L’endroit est grouillant de touristes, garantie de l’anonymat. On s’attend à voir un Algérien rasant les murs et habillé sobrement comme un passe-muraille. Pas le style de Kader. Tee-shirt Doce Guabana, blouson Chevignon, jean patte d’eph, petite chaîne où pend un crucifix en argent ! Kader peut facilement passer pour un Italien ou un Grec : « si tu fais l’Arabe, c’est là où tu te fais prendre. Il faut être cool. Le seul papier que je trimbale sur moi, c’est la carte orange ». Kader, originaire d’Alger, ne semble pas vivre l’angoisse du clandestin : « ils sont bons l’USMA, cette année. Les Chenaoua ne vont rien gagner encore », se désole ce supporter du Mouloudia d’Alger. Parlons papiers, Kader en a ! Une carte d’identité française bidon achetée 300 euros lors de son arrivée, il y a 2 ans, un faux passeport belge qu’un copain lui a ramené de Londres, volé sur l’Eurostar et même un carte de sécurité sociale. Kader jongle avec les procédures. Il touche sous diverses identités le RMI, les Assedic et veut même toucher les allocations familiales : Sarkozy nous a coupé les vannes. C’est devenu dur de suivre la procédure légale. Il faut avoir des connaissances et même les vrais papiers sont devenus difficiles à acheter », explique-t-il. De quoi vit-il ? Avec Kader, il ne faut pas parler de vol mais de débrouille. Il a travaillé parfois sur des marchés de banlieues et « trafiquote » actuellement sur les portables haut standing qu’il revend à 50 euros pièce. Il en envoie une quinzaine par mois à Alger : « c’est devenu difficile. Les Français ne trouvent pas de boulot, alors encore moins les Algériens en règle.

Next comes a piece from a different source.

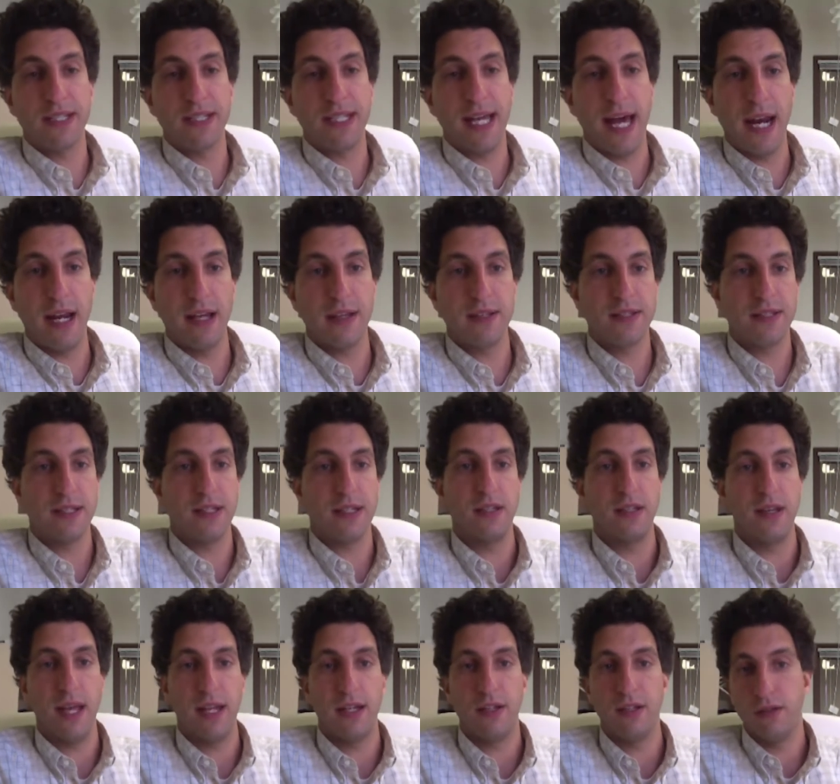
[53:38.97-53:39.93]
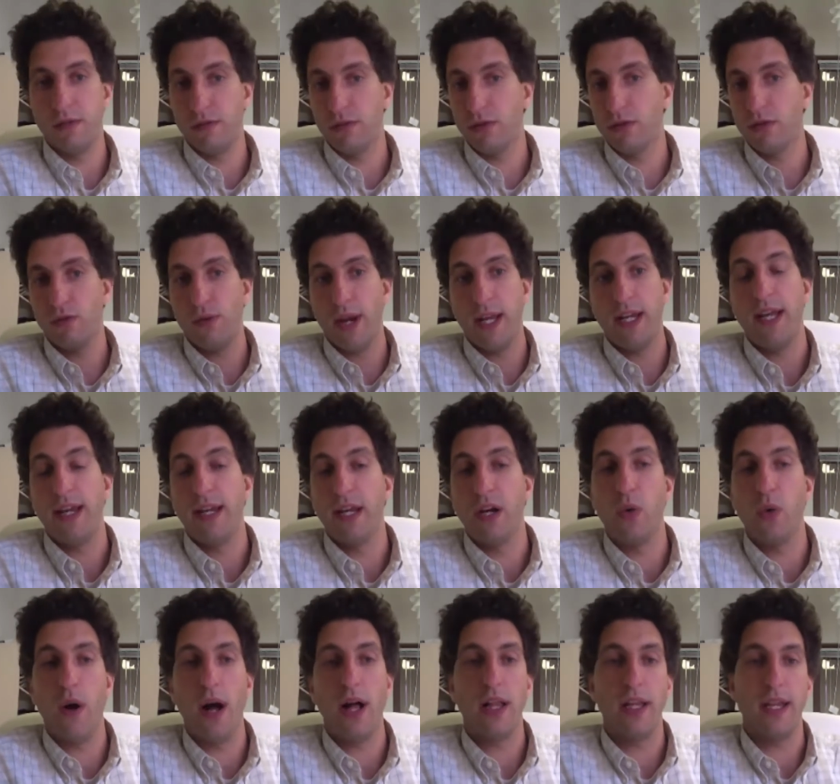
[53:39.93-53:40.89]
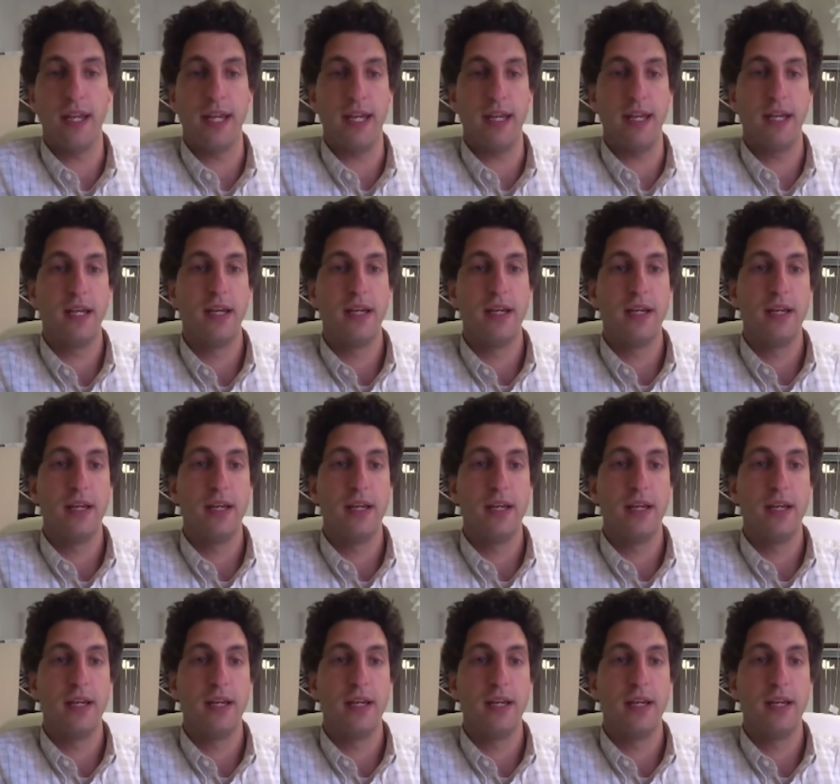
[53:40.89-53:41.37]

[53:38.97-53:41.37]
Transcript: status and great inequality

Paris, c’est devenu trop chaud. Les mecs, ils partent à Londres ». Les clandestins algériens ne jurent que par la capitale britannique avec ses petits jobs faciles, ses contrôles de police inexistants et les petites combines bancaires. Pour beaucoup, Paris est devenue une capitale de « transit », comme Alger l’est devenue pour les Sud-Sahariens. L’immigration semble être une vague qui remonte inexorablement vers le Nord.

Flic, politique ou clandestin sont pourtant d’accord sur une chose : l’immigration clandestine est de moins en moins liée à la recherche du travail. Pourtant, à en croire, les diplomates français en charge du dossier : « les migrants légaux algériens sont les bienvenus, mais les clandestins dehors ! » Ce qui est certain c’est que la France, vis-à-vis de l’Algérie, n’aura pas de politique de quotas. A l’inverse, rien ne dit que les Algériens substitueront la France par une autre destination.